The change truly happened after Texas Western’s 1966 title, as more southern rosters started becoming integrated.

“People said things like we couldn’t read or work under pressure,” Shed said. “Coach (Don) Haskins did a good job of sheltering us from that adversity. We would hear them call us names on the court, but never from the fans, even though we knew it was going on.”

Coincidently enough, Harkness and Shed grew up in the same area in New York and remember each other growing up and playing basketball.

“We all wanted to play at a higher level of basketball,” Shed said.

But what they didn’t know was how much they would shake the racial barriers. Loyola-Chicago would be the predecessor of what Texas Western later did.

Prior to Texas Western winning the title, critics argued that Loyola-Chicago only won in 1963 due to their white starter John Egan.

“With Texas Western winning and everybody being black—and us showing leadership—winning knocked down all those barriers of Egan and us being called ‘inferior.’ That’s what it’s all about—sports does that,” Harkness said.

Adrian Broaddus
Sister Jean-Dolores Schmidt

Even Sister Jean recalls watching the team of ’63 and being in awe of the national championship.

“I didn’t go to the ’63 (Final Four) but I watched it on a little 11-inch black and white TV, and the game was delayed, and because we didn’t have cell phones or tweet or anything like that nobody told us that we had won, so we watched the game as if it were live for us,” she said.

From the ’63 team to now, parallels are still relevant for the Ramblers in their quest for glory in San Antonio.

“I see similarities between the two teams in that they’re humble, they’re unselfish,” Sister Jean said. “They don’t care who makes the points as long as the ball goes into the basket, ad you’ll notice that if you watch the three games we’ve played.”

Harkness believed in the team ever since he, along with some members of the ’63 championship team, met with the team a couple years ago and discussed the rich history of the program with the current players.

“We show up, watch them scrimmage and we could tell that these guys are good,” he said. “We had lunch with them and they showed the championship game. These guys were overwhelmed and asked questions and were all excited about it. It’s kind of ironic that this team is what brought them back.”

How long since they’ve been back?

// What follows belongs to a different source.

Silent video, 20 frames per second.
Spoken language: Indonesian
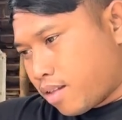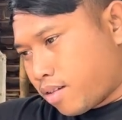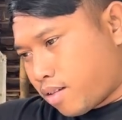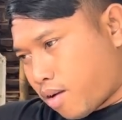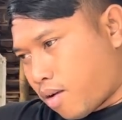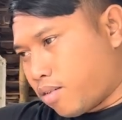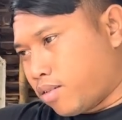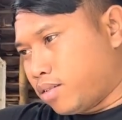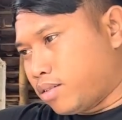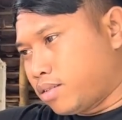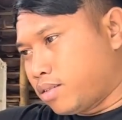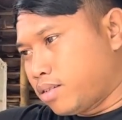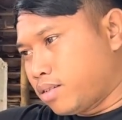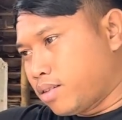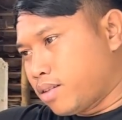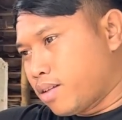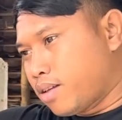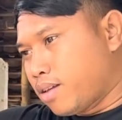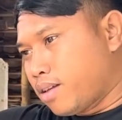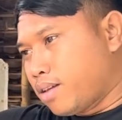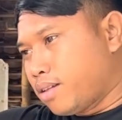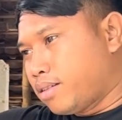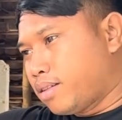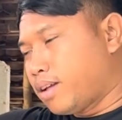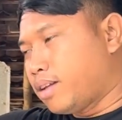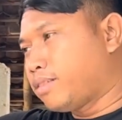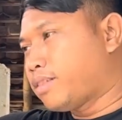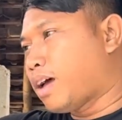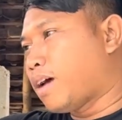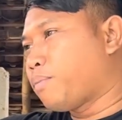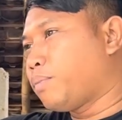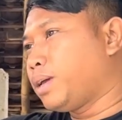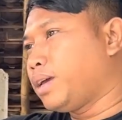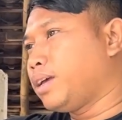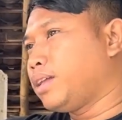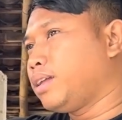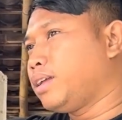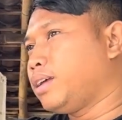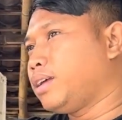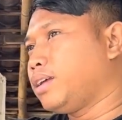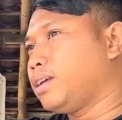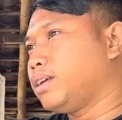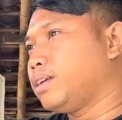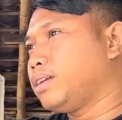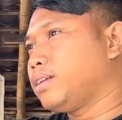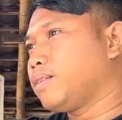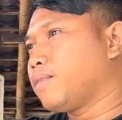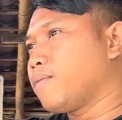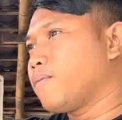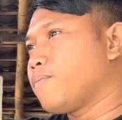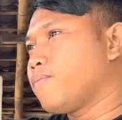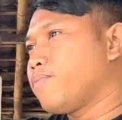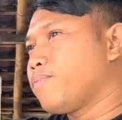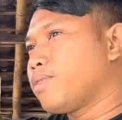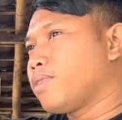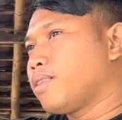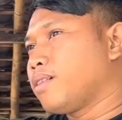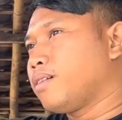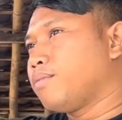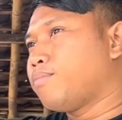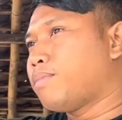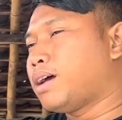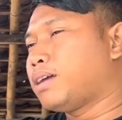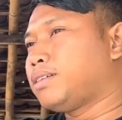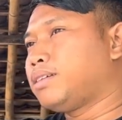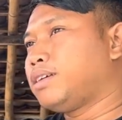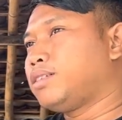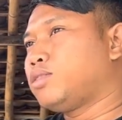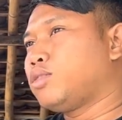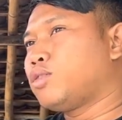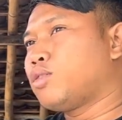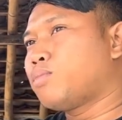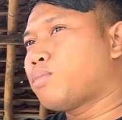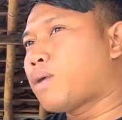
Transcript: ton dan sapi ini masih cukup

Try 33 lingering years of missing the NCAA Tournament.

“I’ve waited 55 years for this to happen,” Harkness said. “I tell you that it’s hard to see them through all the years.”

Texas Western—now UTEP—knows of long droughts, as they haven’t seen a NCAA Tournament win since 1992.

“It’s still exciting to see that a smaller school can go so far,” Shed said.

As for the Ramblers today, they await the likes of their biggest test against Michigan at the Alamodome on Saturday.

They will need to utilize the likes of Ben Richardson and Clayton Custer, who are both shooting above 40 percent during the tournament.

And for this team, it’s more about just representing their schools—it’s about representing all mid-major teams.

“We’ve gotten a lot of support from teams in our conference and other mid-majors,” Richardson said. “A lot of teams that are like us are definitely rooting for us to kinda prove that teams in smaller conferences and mid-majors are really good teams. There are a lot of really good teams, good programs, good coaches and good players. It’s very competitive at this level.”